Exercise details:
Copy each entry below unchanged; the images do not go in the copy.

Source records:
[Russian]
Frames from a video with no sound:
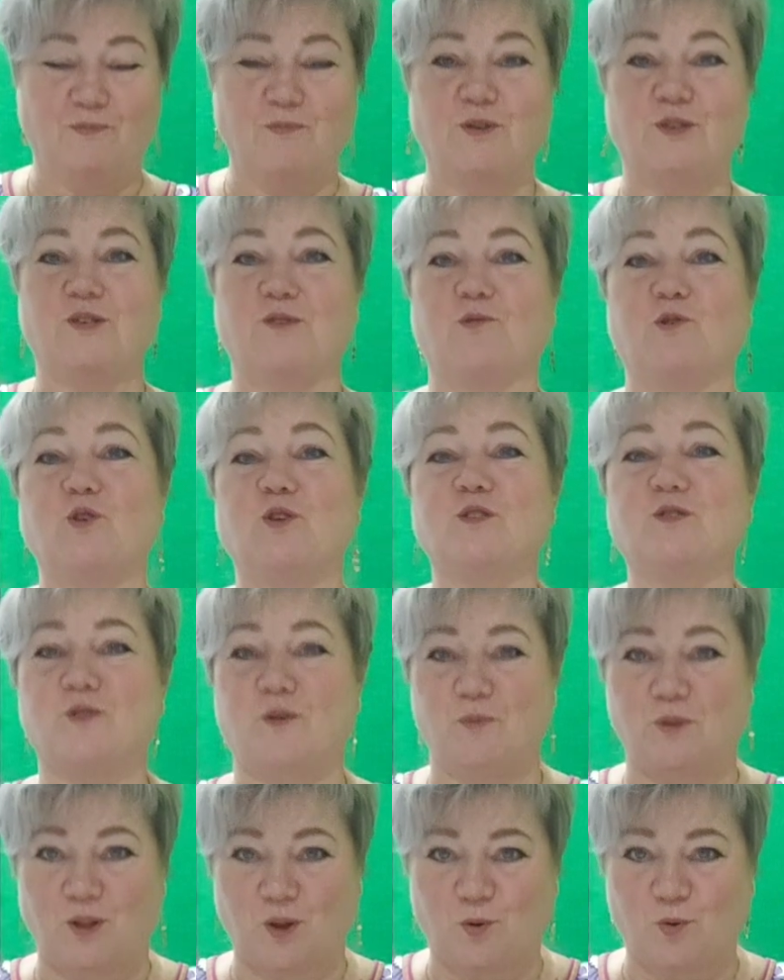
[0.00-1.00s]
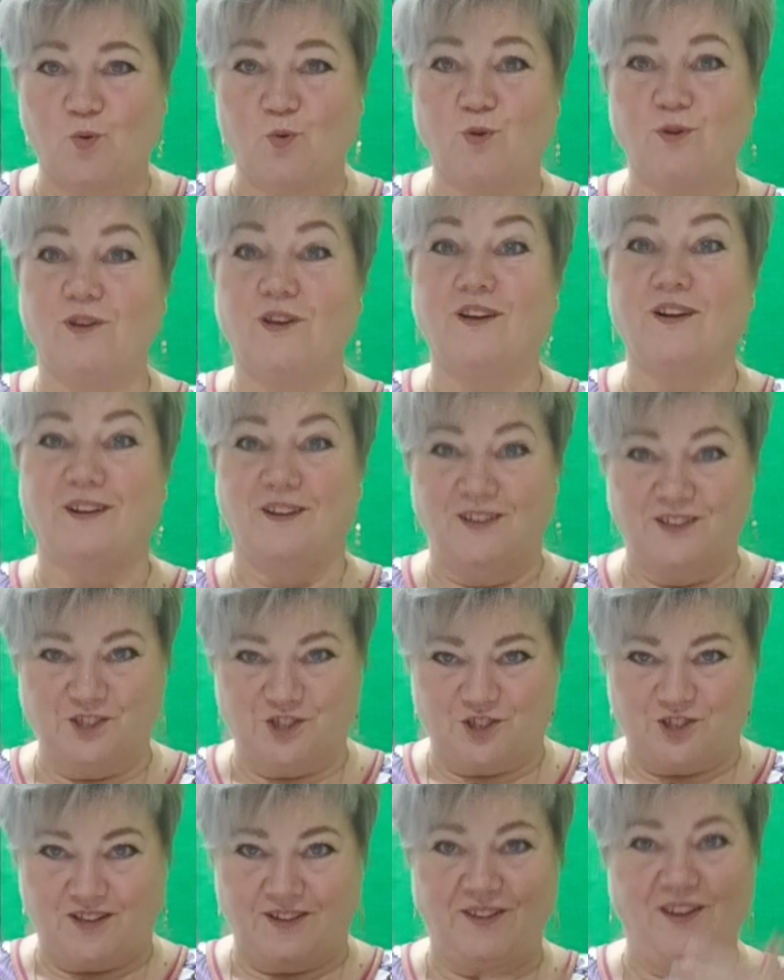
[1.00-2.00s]
Мы сегодня с вами на кухне,
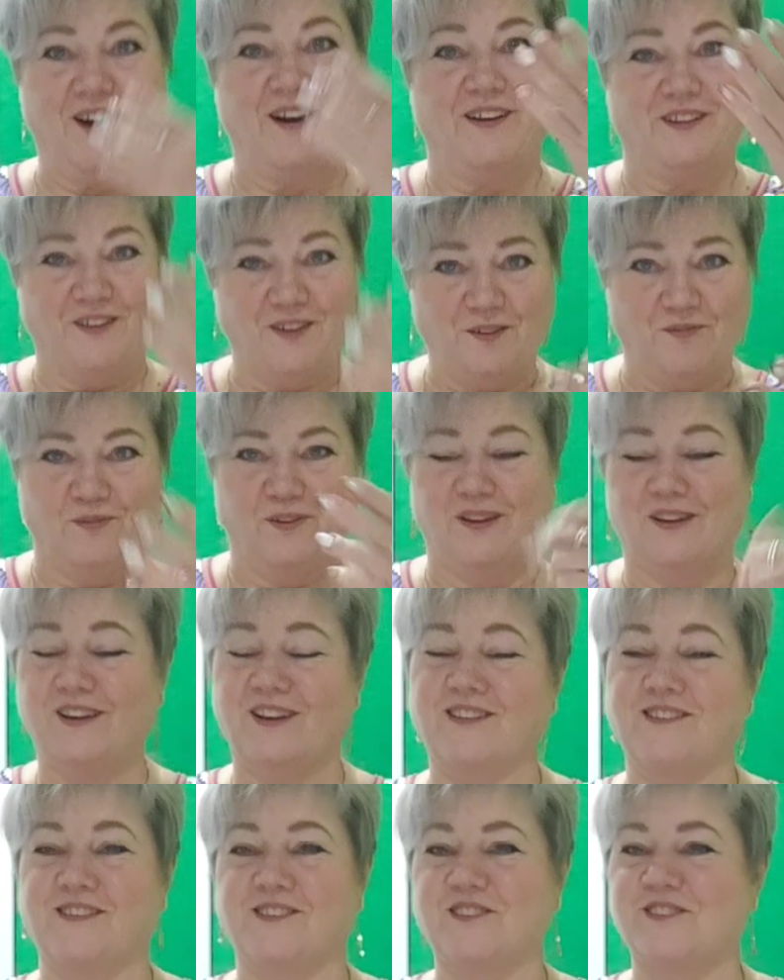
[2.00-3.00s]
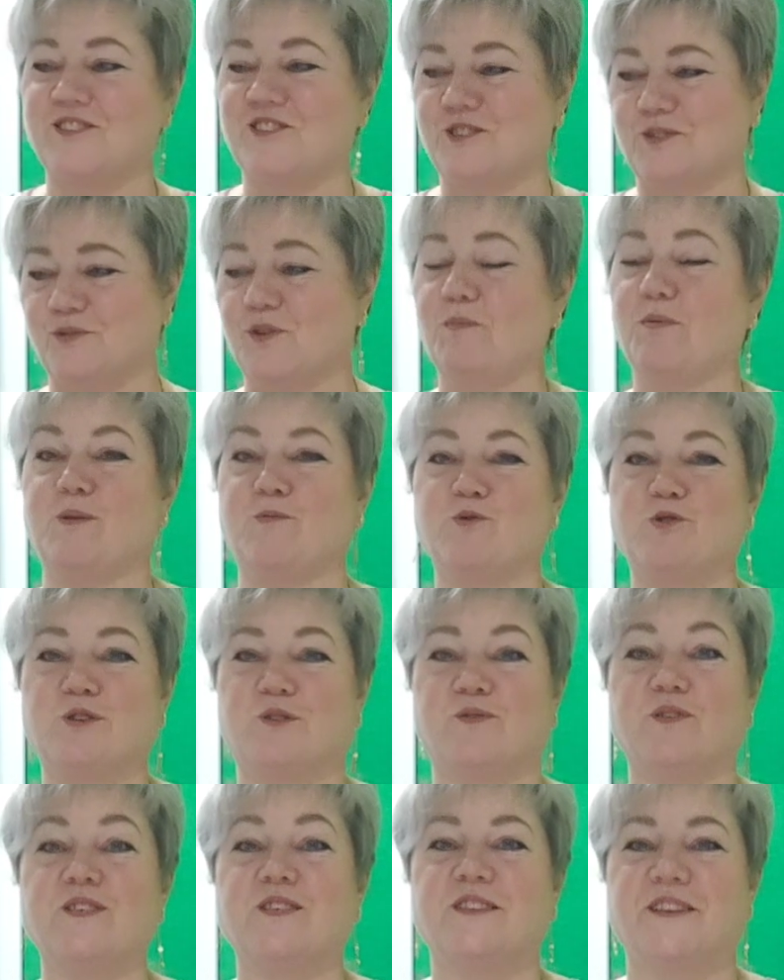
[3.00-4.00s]
лично я и вы, конечно же, вы, потому
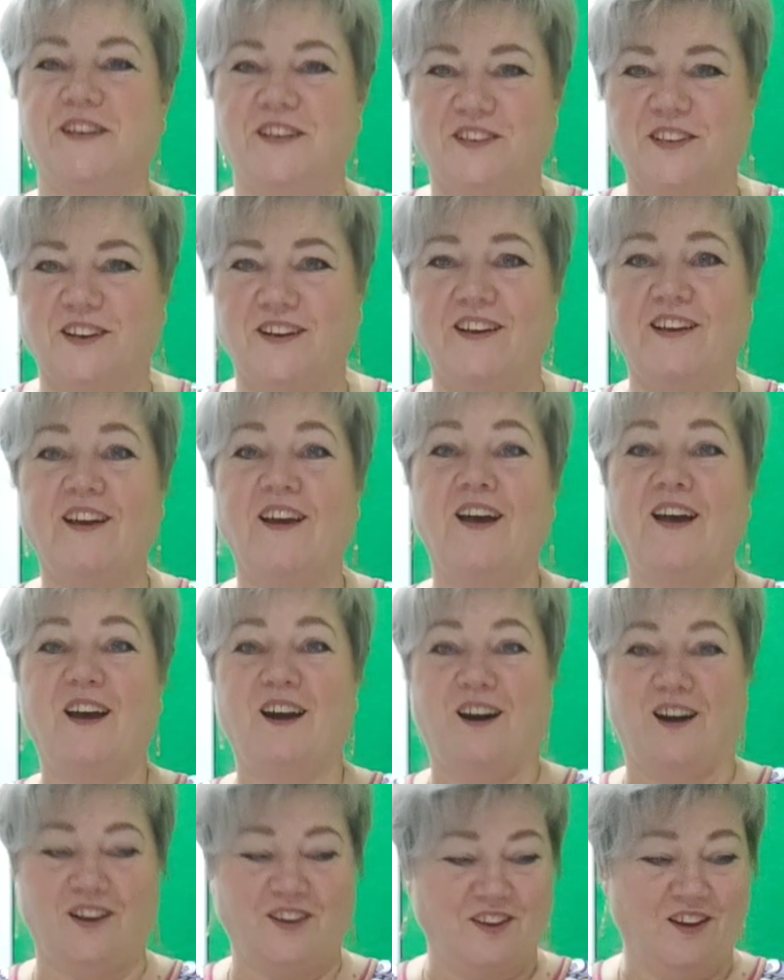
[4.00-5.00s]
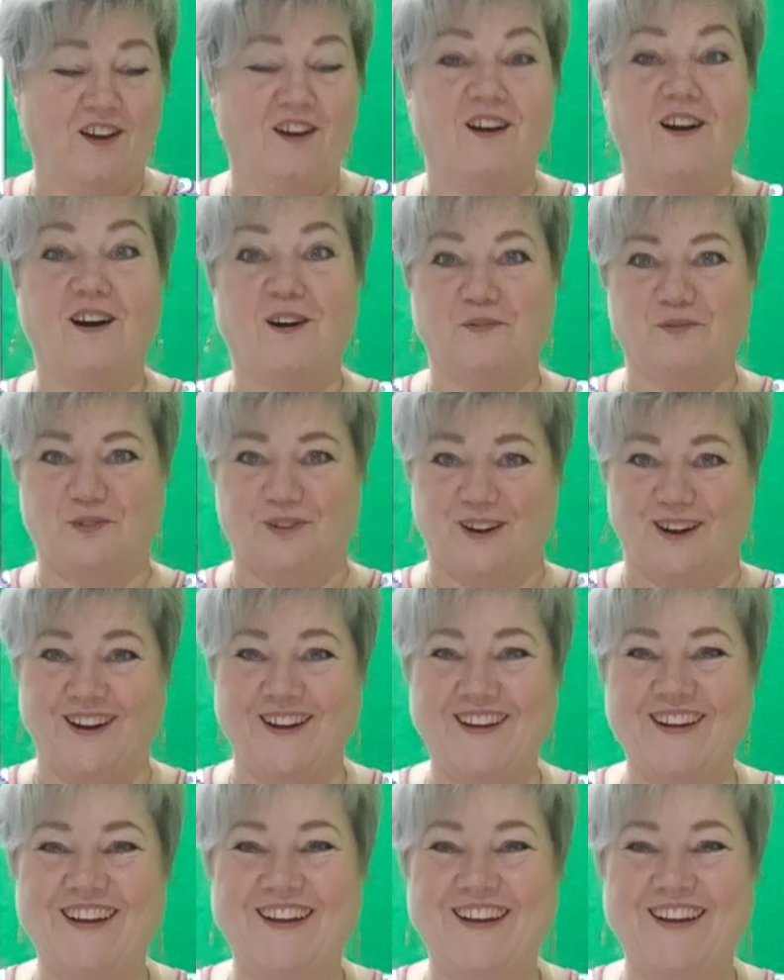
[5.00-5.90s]
что вы зрители, а я автор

Completed task:
[Russian]
Frames from a video with no sound:
[0.00-1.00s]
[1.00-2.00s]
Мы сегодня с вами на кухне,
[2.00-3.00s]
[3.00-4.00s]
лично я и вы, конечно же, вы, потому
[4.00-5.00s]
[5.00-5.90s]
что вы зрители, а я автор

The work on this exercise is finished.